* _PROVIDED MATERIAL_
☆ ☆ ☆ ☆ ☆ ☆ ☆

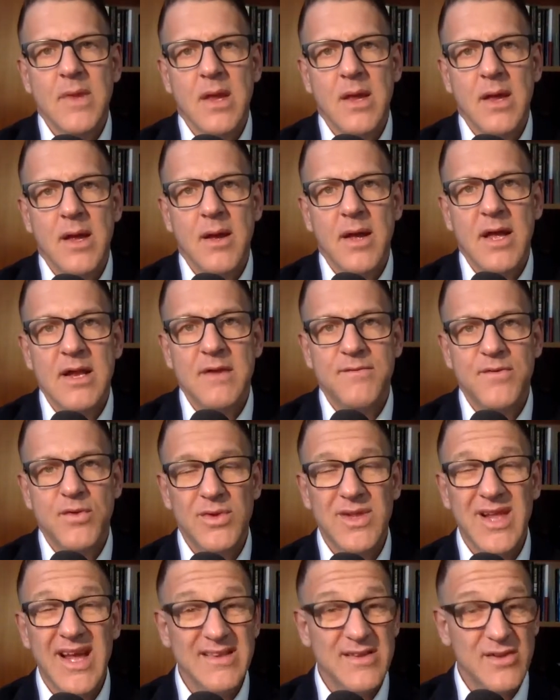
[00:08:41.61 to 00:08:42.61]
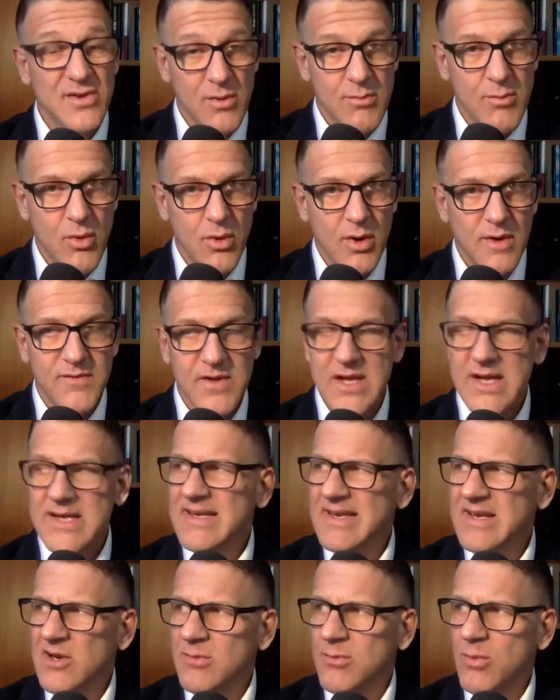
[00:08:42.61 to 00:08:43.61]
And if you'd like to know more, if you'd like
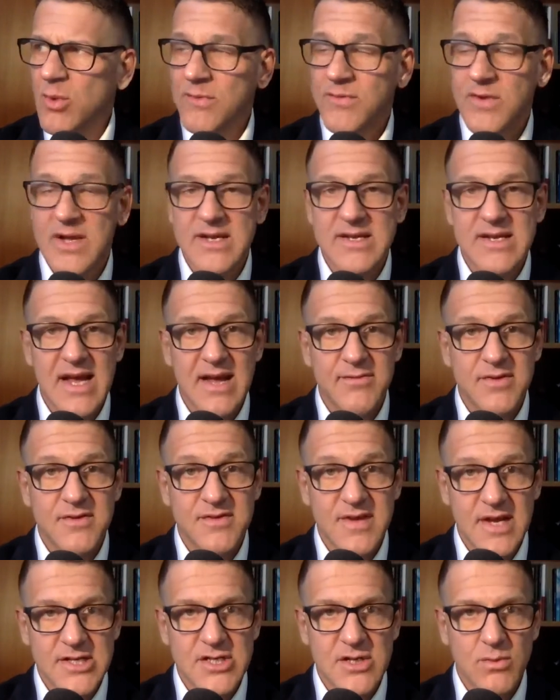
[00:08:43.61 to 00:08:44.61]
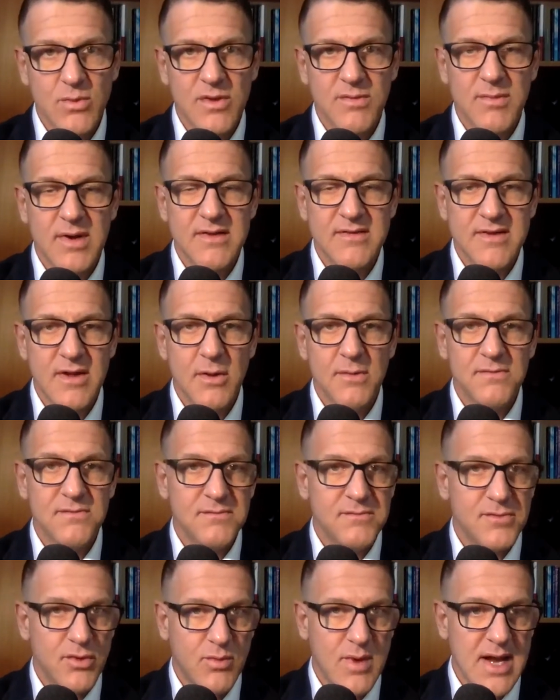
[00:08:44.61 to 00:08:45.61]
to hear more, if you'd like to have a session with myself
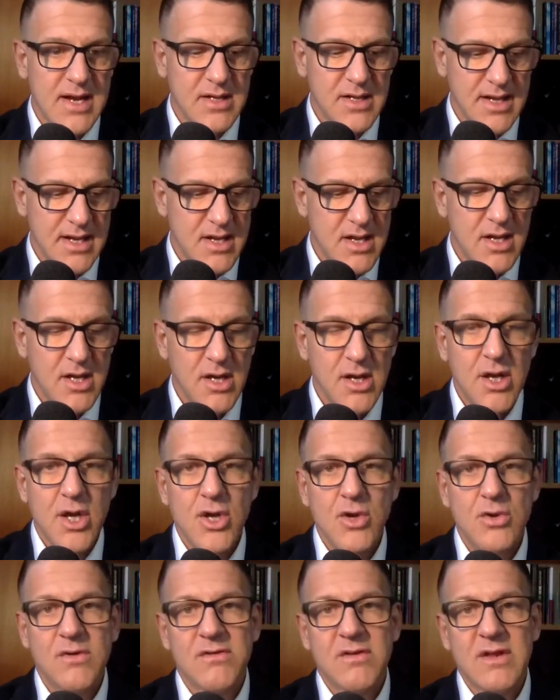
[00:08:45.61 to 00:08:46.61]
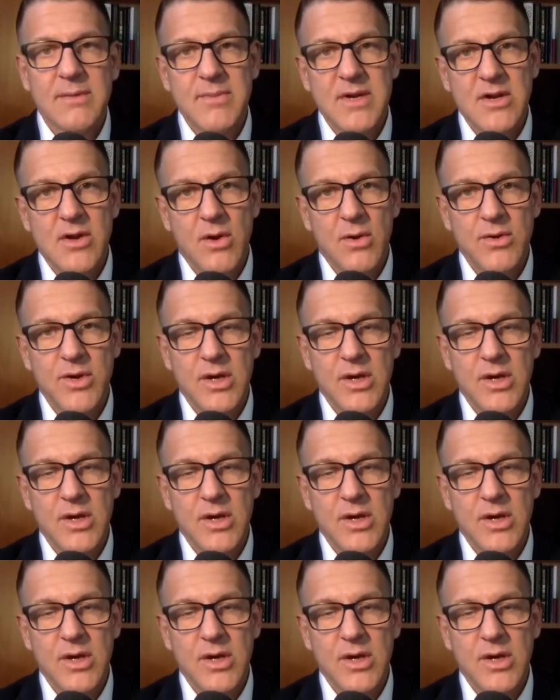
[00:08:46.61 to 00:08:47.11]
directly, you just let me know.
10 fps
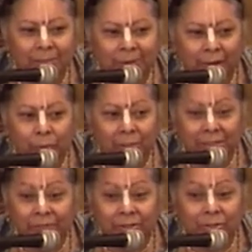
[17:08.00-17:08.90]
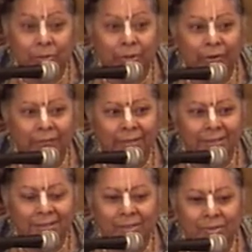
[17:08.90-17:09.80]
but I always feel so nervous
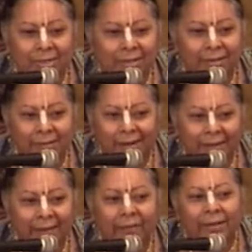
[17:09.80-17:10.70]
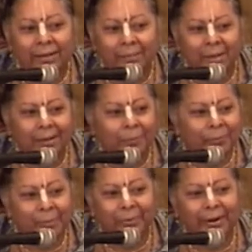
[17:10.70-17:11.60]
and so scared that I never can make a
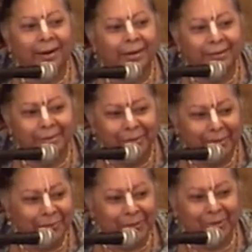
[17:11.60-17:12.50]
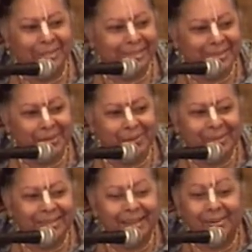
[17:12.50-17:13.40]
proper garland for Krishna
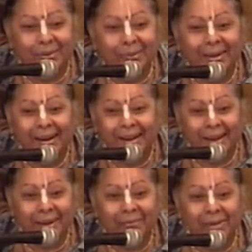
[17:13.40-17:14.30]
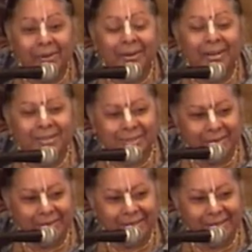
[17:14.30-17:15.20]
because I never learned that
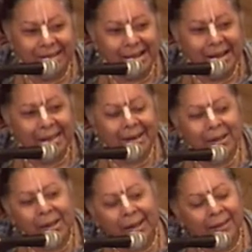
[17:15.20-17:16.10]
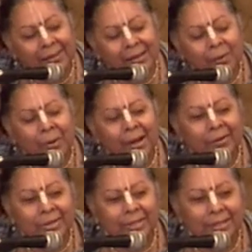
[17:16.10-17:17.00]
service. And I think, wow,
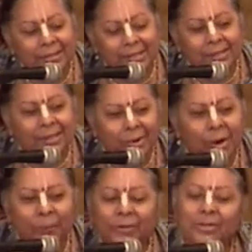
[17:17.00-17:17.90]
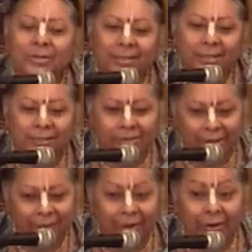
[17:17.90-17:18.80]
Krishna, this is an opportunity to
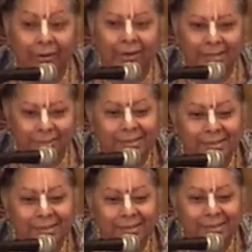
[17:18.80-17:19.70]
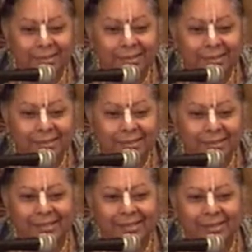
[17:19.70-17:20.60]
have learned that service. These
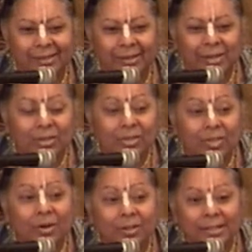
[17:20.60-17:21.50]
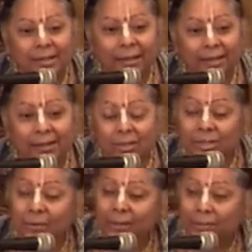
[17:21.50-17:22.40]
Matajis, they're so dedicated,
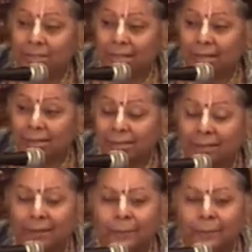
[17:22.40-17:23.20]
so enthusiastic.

☆ ☆ ☆ ☆ ☆ ☆ ☆

* _YOUR TASK_
Give every record again word for word, pictures excluded.

* _THE ANSWER_
[00:08:41.61 to 00:08:42.61]
[00:08:42.61 to 00:08:43.61]
And if you'd like to know more, if you'd like
[00:08:43.61 to 00:08:44.61]
[00:08:44.61 to 00:08:45.61]
to hear more, if you'd like to have a session with myself
[00:08:45.61 to 00:08:46.61]
[00:08:46.61 to 00:08:47.11]
directly, you just let me know.
10 fps
[17:08.00-17:08.90]
[17:08.90-17:09.80]
but I always feel so nervous
[17:09.80-17:10.70]
[17:10.70-17:11.60]
and so scared that I never can make a
[17:11.60-17:12.50]
[17:12.50-17:13.40]
proper garland for Krishna
[17:13.40-17:14.30]
[17:14.30-17:15.20]
because I never learned that
[17:15.20-17:16.10]
[17:16.10-17:17.00]
service. And I think, wow,
[17:17.00-17:17.90]
[17:17.90-17:18.80]
Krishna, this is an opportunity to
[17:18.80-17:19.70]
[17:19.70-17:20.60]
have learned that service. These
[17:20.60-17:21.50]
[17:21.50-17:22.40]
Matajis, they're so dedicated,
[17:22.40-17:23.20]
so enthusiastic.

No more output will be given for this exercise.